### Problem description:
All lines in the records below from the line with "[00:00:00.50]" through the line with "[00:00:01.75]" are to be given again exactly, both ends included; the pictures are to be left out.

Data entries
▬▬▬▬▬▬▬▬▬▬
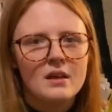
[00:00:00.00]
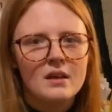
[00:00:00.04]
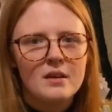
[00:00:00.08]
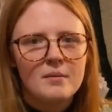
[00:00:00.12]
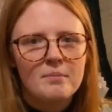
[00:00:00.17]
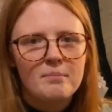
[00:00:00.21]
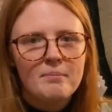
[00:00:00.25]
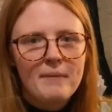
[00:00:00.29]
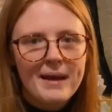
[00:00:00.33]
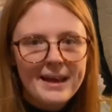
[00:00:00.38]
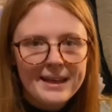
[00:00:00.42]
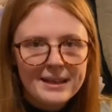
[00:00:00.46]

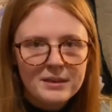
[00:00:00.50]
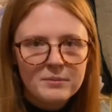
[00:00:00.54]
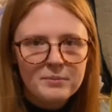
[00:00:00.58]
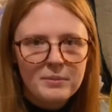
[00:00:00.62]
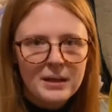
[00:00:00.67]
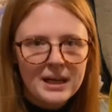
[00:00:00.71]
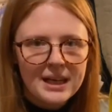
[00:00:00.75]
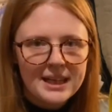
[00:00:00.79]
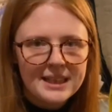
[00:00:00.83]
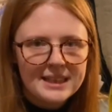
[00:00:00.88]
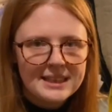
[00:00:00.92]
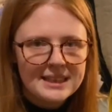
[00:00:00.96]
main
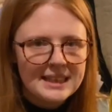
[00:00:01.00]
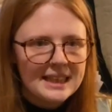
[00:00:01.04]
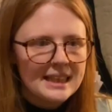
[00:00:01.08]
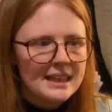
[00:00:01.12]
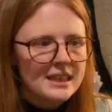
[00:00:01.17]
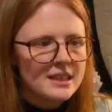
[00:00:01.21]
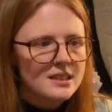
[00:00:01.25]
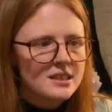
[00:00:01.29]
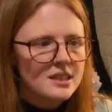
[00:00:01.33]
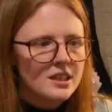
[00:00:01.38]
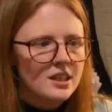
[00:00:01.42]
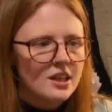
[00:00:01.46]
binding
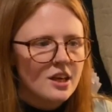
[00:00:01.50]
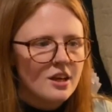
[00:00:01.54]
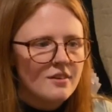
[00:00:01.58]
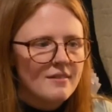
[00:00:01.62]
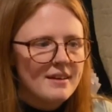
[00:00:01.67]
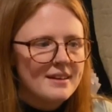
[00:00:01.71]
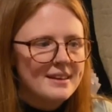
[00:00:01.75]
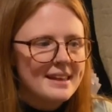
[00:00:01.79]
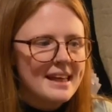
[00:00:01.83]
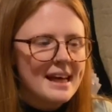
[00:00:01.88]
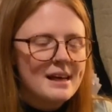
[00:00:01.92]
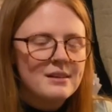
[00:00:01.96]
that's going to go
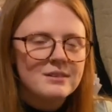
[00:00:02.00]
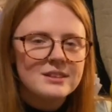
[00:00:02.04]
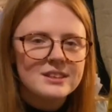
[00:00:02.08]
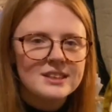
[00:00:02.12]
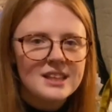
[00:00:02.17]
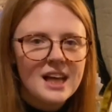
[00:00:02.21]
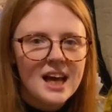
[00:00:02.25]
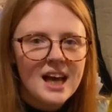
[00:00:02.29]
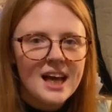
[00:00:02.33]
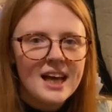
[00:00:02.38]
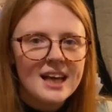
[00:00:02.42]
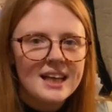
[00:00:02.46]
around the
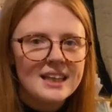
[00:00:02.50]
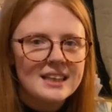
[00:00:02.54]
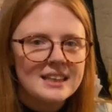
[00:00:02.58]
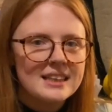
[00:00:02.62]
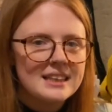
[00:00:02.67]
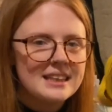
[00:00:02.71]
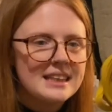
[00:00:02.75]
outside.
▬▬▬▬▬▬▬▬▬▬
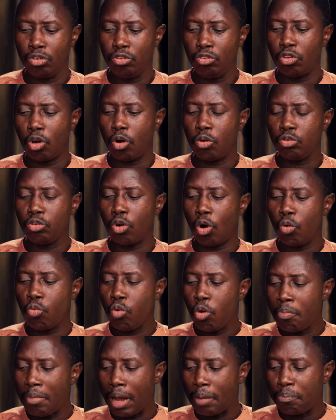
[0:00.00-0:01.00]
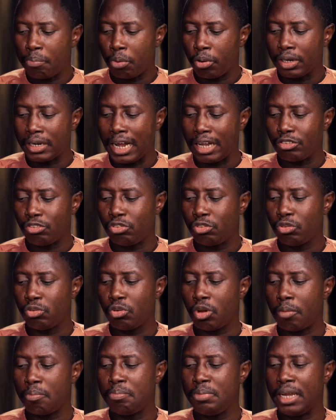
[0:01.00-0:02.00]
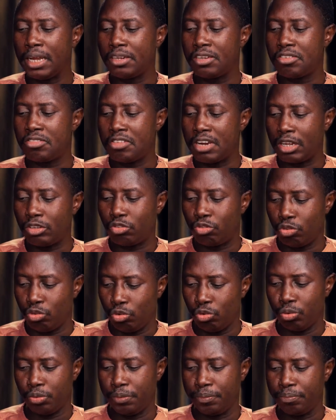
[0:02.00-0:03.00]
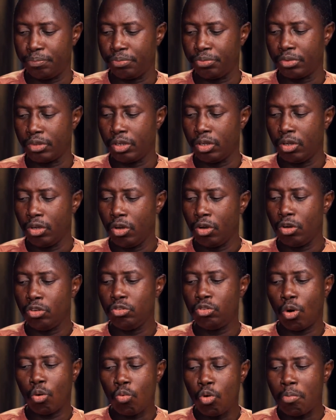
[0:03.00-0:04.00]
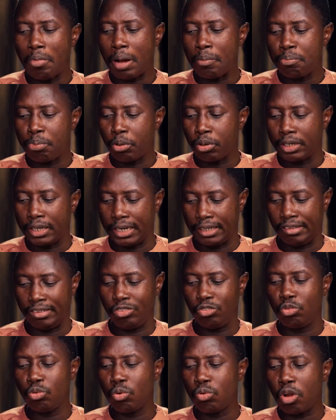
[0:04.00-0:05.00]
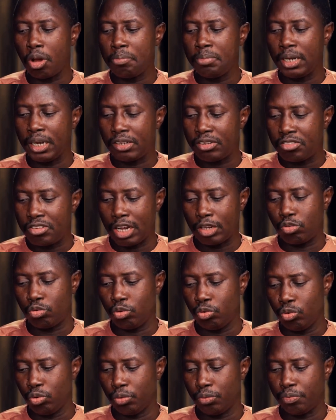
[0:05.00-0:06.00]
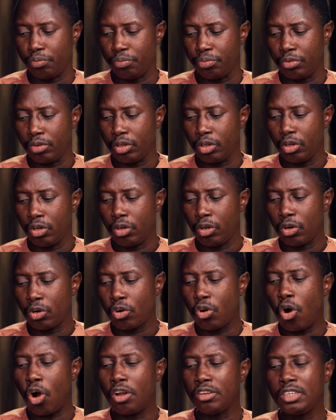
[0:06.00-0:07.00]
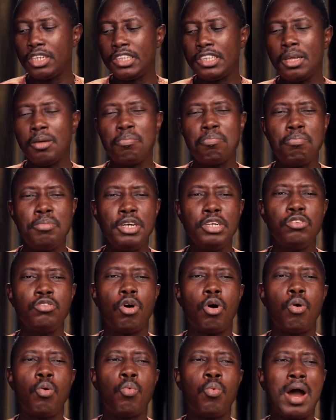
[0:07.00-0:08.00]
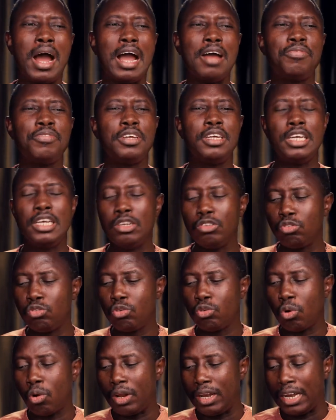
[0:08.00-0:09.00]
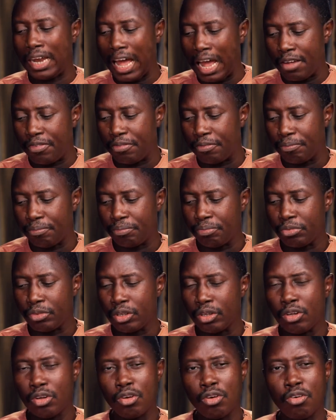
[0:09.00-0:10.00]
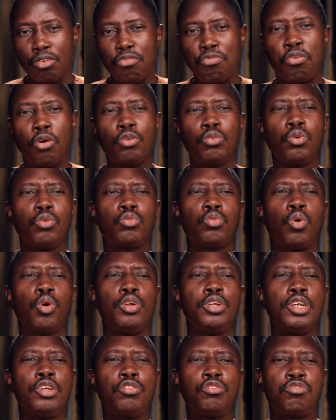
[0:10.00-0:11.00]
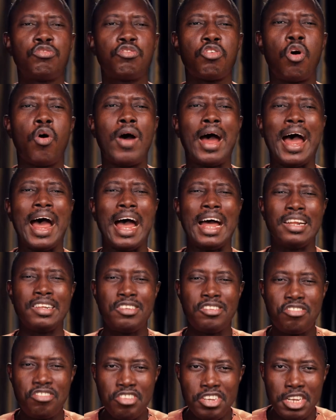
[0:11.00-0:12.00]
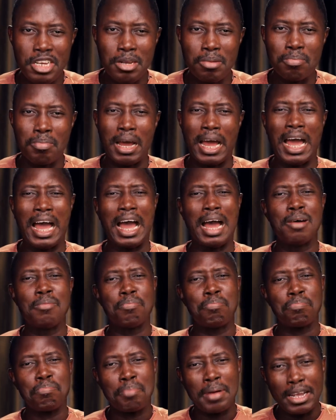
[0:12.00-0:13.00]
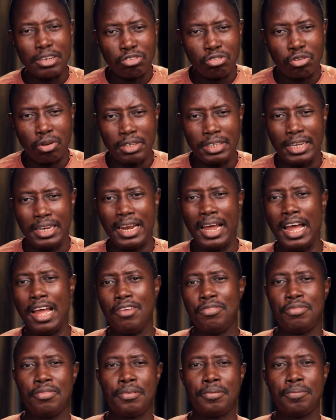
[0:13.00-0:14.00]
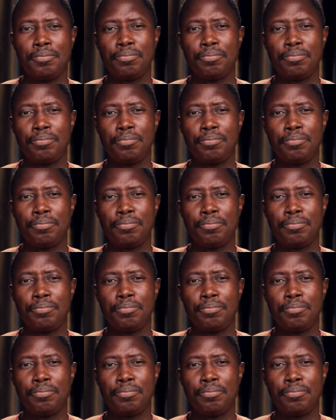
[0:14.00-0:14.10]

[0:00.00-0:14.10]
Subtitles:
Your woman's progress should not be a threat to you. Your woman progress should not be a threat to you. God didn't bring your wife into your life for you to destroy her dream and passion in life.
▬▬▬▬▬▬▬▬▬▬
### Task response:
[00:00:00.50]
[00:00:00.54]
[00:00:00.58]
[00:00:00.62]
[00:00:00.67]
[00:00:00.71]
[00:00:00.75]
[00:00:00.79]
[00:00:00.83]
[00:00:00.88]
[00:00:00.92]
[00:00:00.96]
main
[00:00:01.00]
[00:00:01.04]
[00:00:01.08]
[00:00:01.12]
[00:00:01.17]
[00:00:01.21]
[00:00:01.25]
[00:00:01.29]
[00:00:01.33]
[00:00:01.38]
[00:00:01.42]
[00:00:01.46]
binding
[00:00:01.50]
[00:00:01.54]
[00:00:01.58]
[00:00:01.62]
[00:00:01.67]
[00:00:01.71]
[00:00:01.75]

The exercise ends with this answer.